(Dataset entries begins)

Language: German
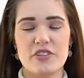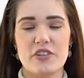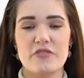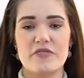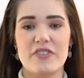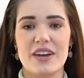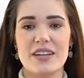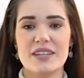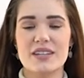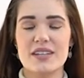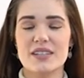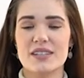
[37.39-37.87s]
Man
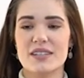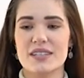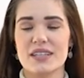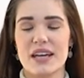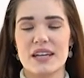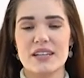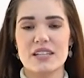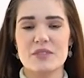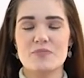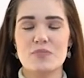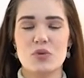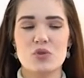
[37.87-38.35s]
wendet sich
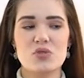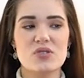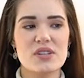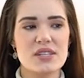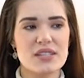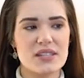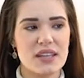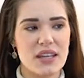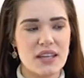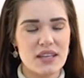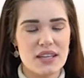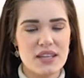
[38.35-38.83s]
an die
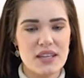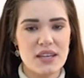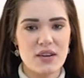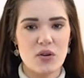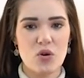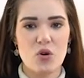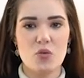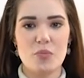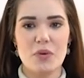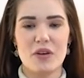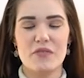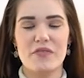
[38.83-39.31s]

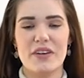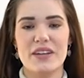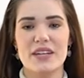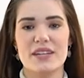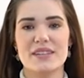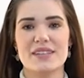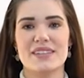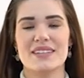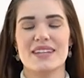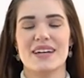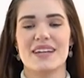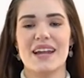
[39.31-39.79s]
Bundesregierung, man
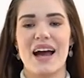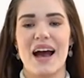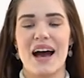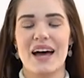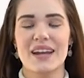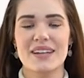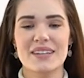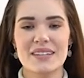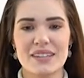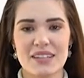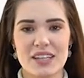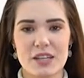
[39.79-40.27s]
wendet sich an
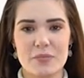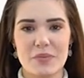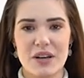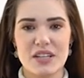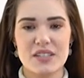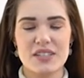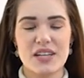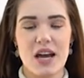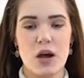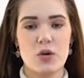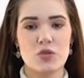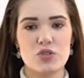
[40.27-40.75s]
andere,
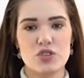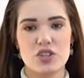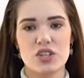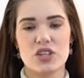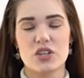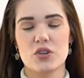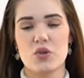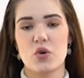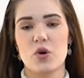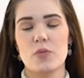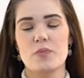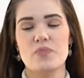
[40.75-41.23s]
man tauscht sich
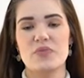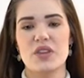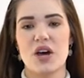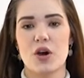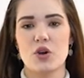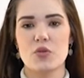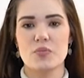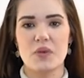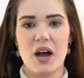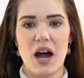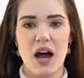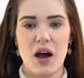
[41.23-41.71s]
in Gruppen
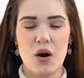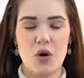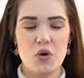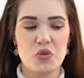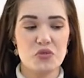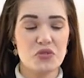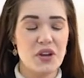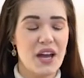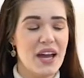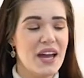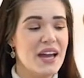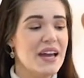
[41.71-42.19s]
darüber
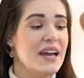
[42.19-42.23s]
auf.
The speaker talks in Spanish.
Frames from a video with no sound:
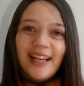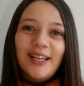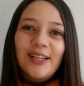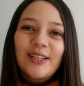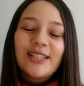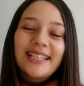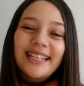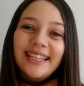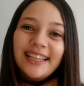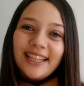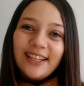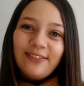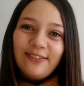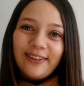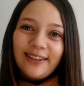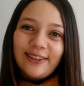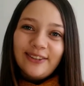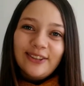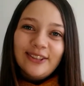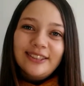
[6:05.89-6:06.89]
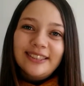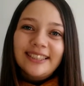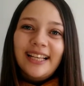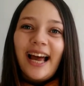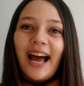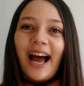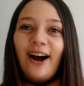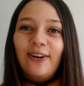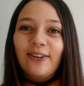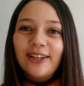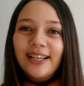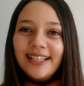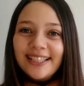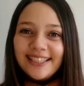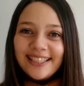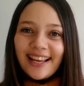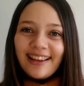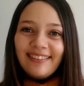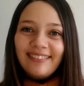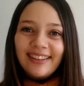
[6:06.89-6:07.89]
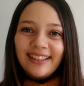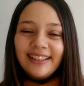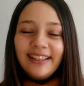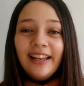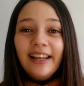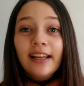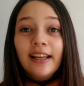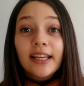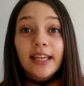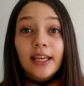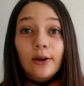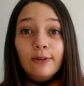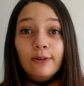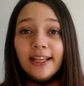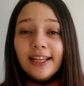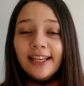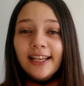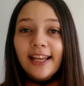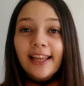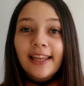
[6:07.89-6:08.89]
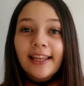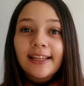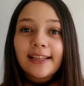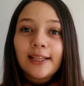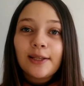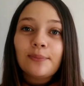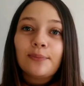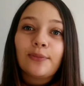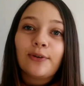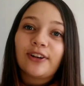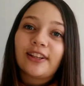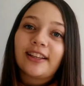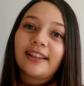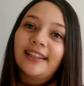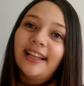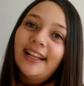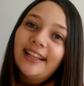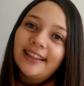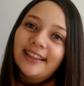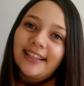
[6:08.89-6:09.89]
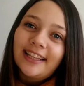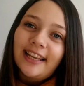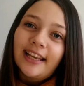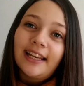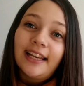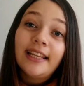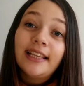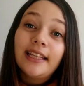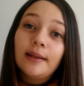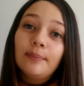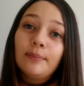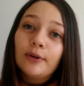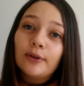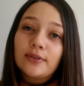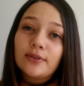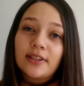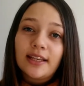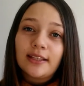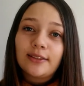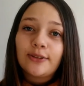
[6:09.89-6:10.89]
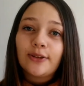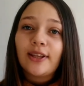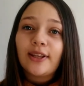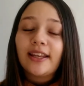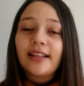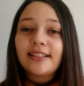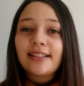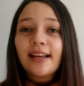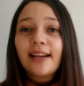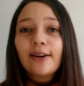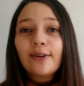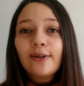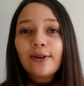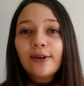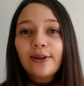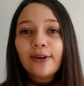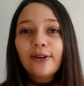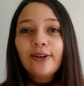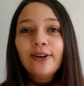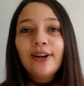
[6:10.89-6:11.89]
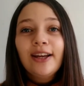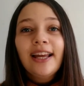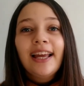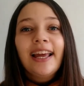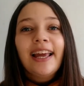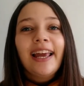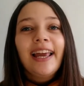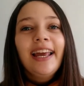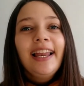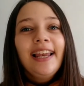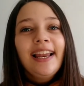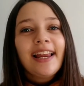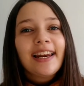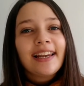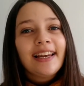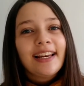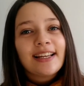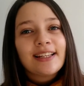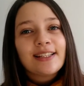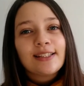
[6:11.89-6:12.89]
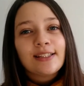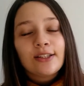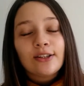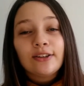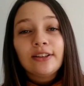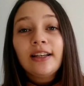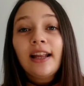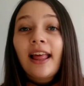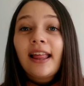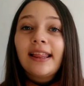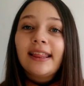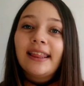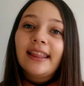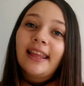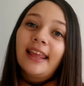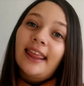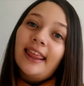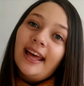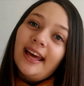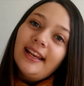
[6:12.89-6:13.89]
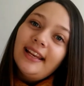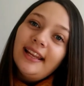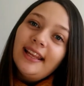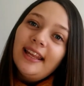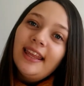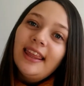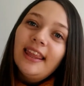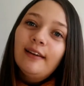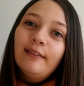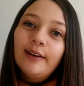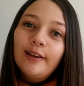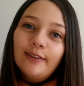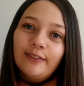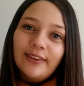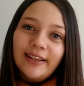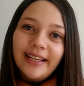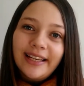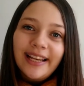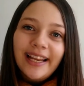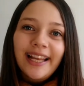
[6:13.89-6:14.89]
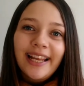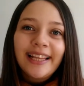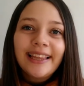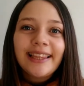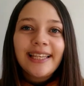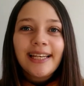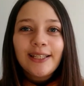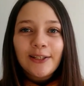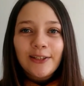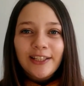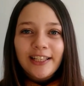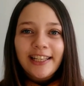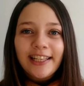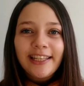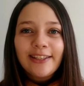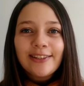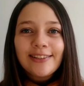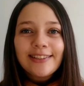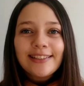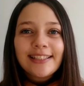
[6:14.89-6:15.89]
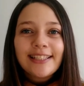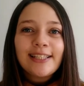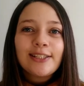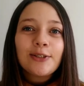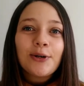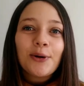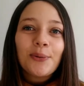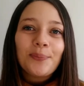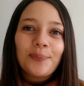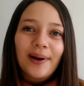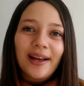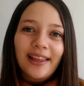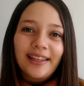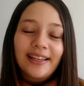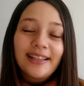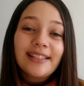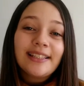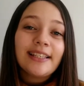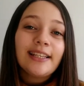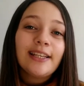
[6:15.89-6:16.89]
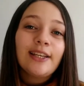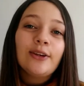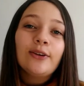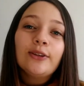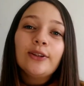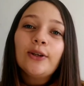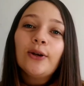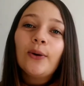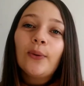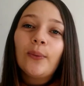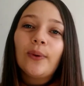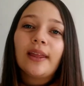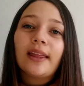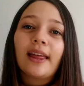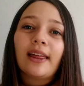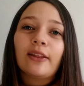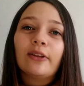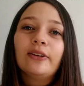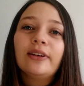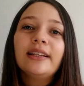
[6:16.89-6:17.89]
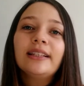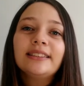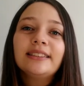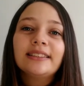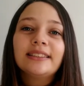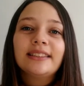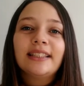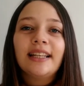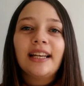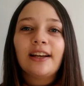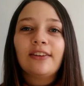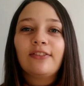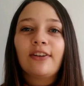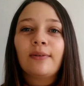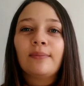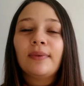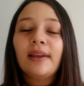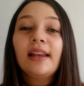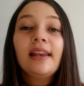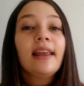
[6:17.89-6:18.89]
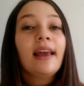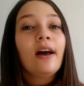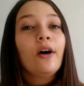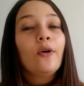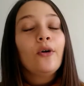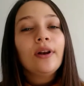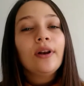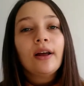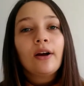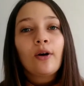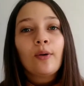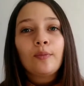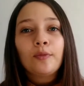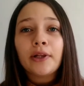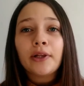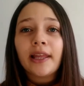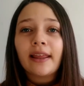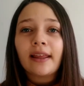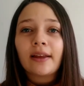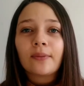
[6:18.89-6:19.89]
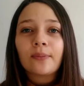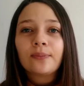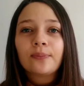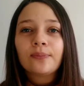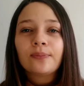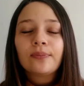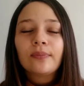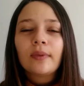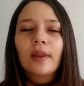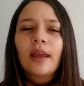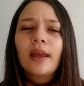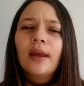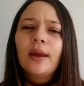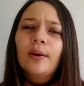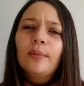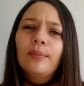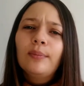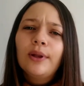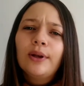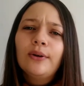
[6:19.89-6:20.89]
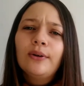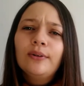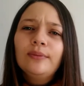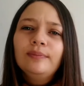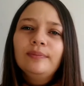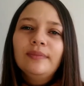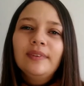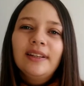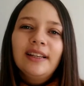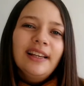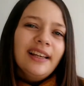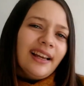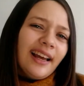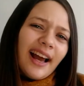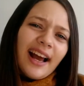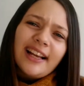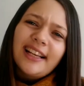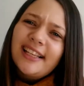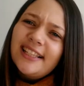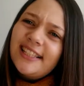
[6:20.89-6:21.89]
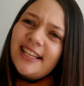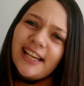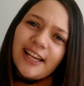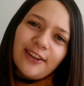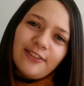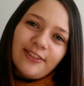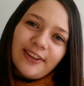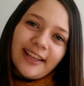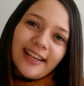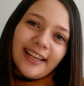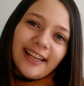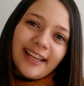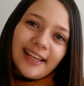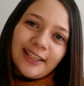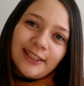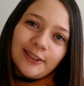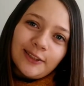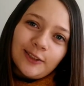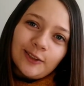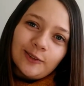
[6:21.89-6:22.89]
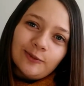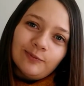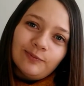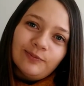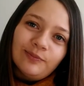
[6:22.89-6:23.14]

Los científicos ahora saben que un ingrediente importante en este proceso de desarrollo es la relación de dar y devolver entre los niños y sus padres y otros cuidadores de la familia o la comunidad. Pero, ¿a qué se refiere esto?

(Dataset entries ends)

What is required:
The required output is each line above restated verbatim, with all images omitted.

The answer:
Language: German
[37.39-37.87s]
Man
[37.87-38.35s]
wendet sich
[38.35-38.83s]
an die
[38.83-39.31s]

[39.31-39.79s]
Bundesregierung, man
[39.79-40.27s]
wendet sich an
[40.27-40.75s]
andere,
[40.75-41.23s]
man tauscht sich
[41.23-41.71s]
in Gruppen
[41.71-42.19s]
darüber
[42.19-42.23s]
auf.
The speaker talks in Spanish.
Frames from a video with no sound:
[6:05.89-6:06.89]
[6:06.89-6:07.89]
[6:07.89-6:08.89]
[6:08.89-6:09.89]
[6:09.89-6:10.89]
[6:10.89-6:11.89]
[6:11.89-6:12.89]
[6:12.89-6:13.89]
[6:13.89-6:14.89]
[6:14.89-6:15.89]
[6:15.89-6:16.89]
[6:16.89-6:17.89]
[6:17.89-6:18.89]
[6:18.89-6:19.89]
[6:19.89-6:20.89]
[6:20.89-6:21.89]
[6:21.89-6:22.89]
[6:22.89-6:23.14]

Los científicos ahora saben que un ingrediente importante en este proceso de desarrollo es la relación de dar y devolver entre los niños y sus padres y otros cuidadores de la familia o la comunidad. Pero, ¿a qué se refiere esto?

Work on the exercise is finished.